[Start of Attachment]

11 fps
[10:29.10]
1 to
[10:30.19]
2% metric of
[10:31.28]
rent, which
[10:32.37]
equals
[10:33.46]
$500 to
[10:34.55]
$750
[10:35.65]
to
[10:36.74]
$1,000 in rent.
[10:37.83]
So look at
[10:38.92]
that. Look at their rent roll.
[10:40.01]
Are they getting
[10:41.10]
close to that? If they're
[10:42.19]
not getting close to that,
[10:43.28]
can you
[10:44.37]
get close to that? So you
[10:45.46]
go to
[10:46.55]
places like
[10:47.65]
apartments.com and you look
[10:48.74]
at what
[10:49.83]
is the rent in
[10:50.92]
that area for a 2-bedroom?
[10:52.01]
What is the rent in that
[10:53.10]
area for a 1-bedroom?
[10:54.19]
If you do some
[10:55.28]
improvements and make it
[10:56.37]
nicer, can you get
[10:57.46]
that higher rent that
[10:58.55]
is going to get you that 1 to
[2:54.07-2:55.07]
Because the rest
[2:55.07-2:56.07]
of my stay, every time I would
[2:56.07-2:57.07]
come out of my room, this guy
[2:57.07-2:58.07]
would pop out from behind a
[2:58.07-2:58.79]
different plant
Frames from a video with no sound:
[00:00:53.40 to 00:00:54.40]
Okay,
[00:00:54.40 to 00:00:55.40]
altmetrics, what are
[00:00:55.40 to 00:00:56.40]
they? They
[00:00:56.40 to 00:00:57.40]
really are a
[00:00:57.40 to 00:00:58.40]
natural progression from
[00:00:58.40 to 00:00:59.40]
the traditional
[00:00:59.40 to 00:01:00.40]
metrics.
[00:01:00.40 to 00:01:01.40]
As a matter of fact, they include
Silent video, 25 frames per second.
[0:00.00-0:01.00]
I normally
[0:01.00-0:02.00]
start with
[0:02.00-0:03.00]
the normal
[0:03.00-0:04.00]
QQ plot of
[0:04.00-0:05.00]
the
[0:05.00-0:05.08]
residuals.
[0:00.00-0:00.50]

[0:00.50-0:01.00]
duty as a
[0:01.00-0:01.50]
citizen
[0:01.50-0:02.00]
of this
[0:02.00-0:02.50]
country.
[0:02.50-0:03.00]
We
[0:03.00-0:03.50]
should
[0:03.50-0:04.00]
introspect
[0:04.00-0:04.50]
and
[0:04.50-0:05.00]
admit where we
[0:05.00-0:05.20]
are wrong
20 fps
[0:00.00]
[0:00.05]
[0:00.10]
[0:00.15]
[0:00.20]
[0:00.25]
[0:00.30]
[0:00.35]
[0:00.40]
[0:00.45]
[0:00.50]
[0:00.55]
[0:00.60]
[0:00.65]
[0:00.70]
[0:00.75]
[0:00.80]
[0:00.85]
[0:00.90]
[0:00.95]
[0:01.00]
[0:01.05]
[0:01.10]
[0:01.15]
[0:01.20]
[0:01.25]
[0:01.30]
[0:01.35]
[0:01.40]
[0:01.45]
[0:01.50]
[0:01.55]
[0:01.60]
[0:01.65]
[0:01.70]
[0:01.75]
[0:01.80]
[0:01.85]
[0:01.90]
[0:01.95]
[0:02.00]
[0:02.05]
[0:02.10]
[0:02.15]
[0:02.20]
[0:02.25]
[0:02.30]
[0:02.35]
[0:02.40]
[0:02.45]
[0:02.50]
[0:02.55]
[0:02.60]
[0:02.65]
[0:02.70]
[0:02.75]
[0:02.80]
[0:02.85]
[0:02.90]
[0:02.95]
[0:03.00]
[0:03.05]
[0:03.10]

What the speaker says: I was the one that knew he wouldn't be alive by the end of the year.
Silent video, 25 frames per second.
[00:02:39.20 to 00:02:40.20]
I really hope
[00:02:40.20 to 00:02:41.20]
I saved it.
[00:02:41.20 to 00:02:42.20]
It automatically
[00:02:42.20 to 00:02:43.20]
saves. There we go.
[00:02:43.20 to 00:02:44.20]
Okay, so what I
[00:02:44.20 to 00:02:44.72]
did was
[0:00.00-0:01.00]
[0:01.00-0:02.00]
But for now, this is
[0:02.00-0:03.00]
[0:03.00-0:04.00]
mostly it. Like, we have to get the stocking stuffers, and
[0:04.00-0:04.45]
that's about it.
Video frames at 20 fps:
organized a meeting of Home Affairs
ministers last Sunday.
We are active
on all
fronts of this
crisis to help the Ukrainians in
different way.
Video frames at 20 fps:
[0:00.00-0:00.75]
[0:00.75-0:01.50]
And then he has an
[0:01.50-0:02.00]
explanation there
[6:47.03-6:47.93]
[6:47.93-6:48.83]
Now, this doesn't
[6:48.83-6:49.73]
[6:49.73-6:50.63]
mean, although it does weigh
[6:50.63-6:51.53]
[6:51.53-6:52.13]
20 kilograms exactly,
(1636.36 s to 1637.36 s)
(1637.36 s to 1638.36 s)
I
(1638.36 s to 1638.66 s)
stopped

[End of Attachment]

All of the material needs to be reproduced exactly as it reads.

11 fps
[10:29.10]
1 to
[10:30.19]
2% metric of
[10:31.28]
rent, which
[10:32.37]
equals
[10:33.46]
$500 to
[10:34.55]
$750
[10:35.65]
to
[10:36.74]
$1,000 in rent.
[10:37.83]
So look at
[10:38.92]
that. Look at their rent roll.
[10:40.01]
Are they getting
[10:41.10]
close to that? If they're
[10:42.19]
not getting close to that,
[10:43.28]
can you
[10:44.37]
get close to that? So you
[10:45.46]
go to
[10:46.55]
places like
[10:47.65]
apartments.com and you look
[10:48.74]
at what
[10:49.83]
is the rent in
[10:50.92]
that area for a 2-bedroom?
[10:52.01]
What is the rent in that
[10:53.10]
area for a 1-bedroom?
[10:54.19]
If you do some
[10:55.28]
improvements and make it
[10:56.37]
nicer, can you get
[10:57.46]
that higher rent that
[10:58.55]
is going to get you that 1 to
[2:54.07-2:55.07]
Because the rest
[2:55.07-2:56.07]
of my stay, every time I would
[2:56.07-2:57.07]
come out of my room, this guy
[2:57.07-2:58.07]
would pop out from behind a
[2:58.07-2:58.79]
different plant
Frames from a video with no sound:
[00:00:53.40 to 00:00:54.40]
Okay,
[00:00:54.40 to 00:00:55.40]
altmetrics, what are
[00:00:55.40 to 00:00:56.40]
they? They
[00:00:56.40 to 00:00:57.40]
really are a
[00:00:57.40 to 00:00:58.40]
natural progression from
[00:00:58.40 to 00:00:59.40]
the traditional
[00:00:59.40 to 00:01:00.40]
metrics.
[00:01:00.40 to 00:01:01.40]
As a matter of fact, they include
Silent video, 25 frames per second.
[0:00.00-0:01.00]
I normally
[0:01.00-0:02.00]
start with
[0:02.00-0:03.00]
the normal
[0:03.00-0:04.00]
QQ plot of
[0:04.00-0:05.00]
the
[0:05.00-0:05.08]
residuals.
[0:00.00-0:00.50]

[0:00.50-0:01.00]
duty as a
[0:01.00-0:01.50]
citizen
[0:01.50-0:02.00]
of this
[0:02.00-0:02.50]
country.
[0:02.50-0:03.00]
We
[0:03.00-0:03.50]
should
[0:03.50-0:04.00]
introspect
[0:04.00-0:04.50]
and
[0:04.50-0:05.00]
admit where we
[0:05.00-0:05.20]
are wrong
20 fps
[0:00.00]
[0:00.05]
[0:00.10]
[0:00.15]
[0:00.20]
[0:00.25]
[0:00.30]
[0:00.35]
[0:00.40]
[0:00.45]
[0:00.50]
[0:00.55]
[0:00.60]
[0:00.65]
[0:00.70]
[0:00.75]
[0:00.80]
[0:00.85]
[0:00.90]
[0:00.95]
[0:01.00]
[0:01.05]
[0:01.10]
[0:01.15]
[0:01.20]
[0:01.25]
[0:01.30]
[0:01.35]
[0:01.40]
[0:01.45]
[0:01.50]
[0:01.55]
[0:01.60]
[0:01.65]
[0:01.70]
[0:01.75]
[0:01.80]
[0:01.85]
[0:01.90]
[0:01.95]
[0:02.00]
[0:02.05]
[0:02.10]
[0:02.15]
[0:02.20]
[0:02.25]
[0:02.30]
[0:02.35]
[0:02.40]
[0:02.45]
[0:02.50]
[0:02.55]
[0:02.60]
[0:02.65]
[0:02.70]
[0:02.75]
[0:02.80]
[0:02.85]
[0:02.90]
[0:02.95]
[0:03.00]
[0:03.05]
[0:03.10]

What the speaker says: I was the one that knew he wouldn't be alive by the end of the year.
Silent video, 25 frames per second.
[00:02:39.20 to 00:02:40.20]
I really hope
[00:02:40.20 to 00:02:41.20]
I saved it.
[00:02:41.20 to 00:02:42.20]
It automatically
[00:02:42.20 to 00:02:43.20]
saves. There we go.
[00:02:43.20 to 00:02:44.20]
Okay, so what I
[00:02:44.20 to 00:02:44.72]
did was
[0:00.00-0:01.00]
[0:01.00-0:02.00]
But for now, this is
[0:02.00-0:03.00]
[0:03.00-0:04.00]
mostly it. Like, we have to get the stocking stuffers, and
[0:04.00-0:04.45]
that's about it.
Video frames at 20 fps:
organized a meeting of Home Affairs
ministers last Sunday.
We are active
on all
fronts of this
crisis to help the Ukrainians in
different way.
Video frames at 20 fps:
[0:00.00-0:00.75]
[0:00.75-0:01.50]
And then he has an
[0:01.50-0:02.00]
explanation there
[6:47.03-6:47.93]
[6:47.93-6:48.83]
Now, this doesn't
[6:48.83-6:49.73]
[6:49.73-6:50.63]
mean, although it does weigh
[6:50.63-6:51.53]
[6:51.53-6:52.13]
20 kilograms exactly,
(1636.36 s to 1637.36 s)
(1637.36 s to 1638.36 s)
I
(1638.36 s to 1638.66 s)
stopped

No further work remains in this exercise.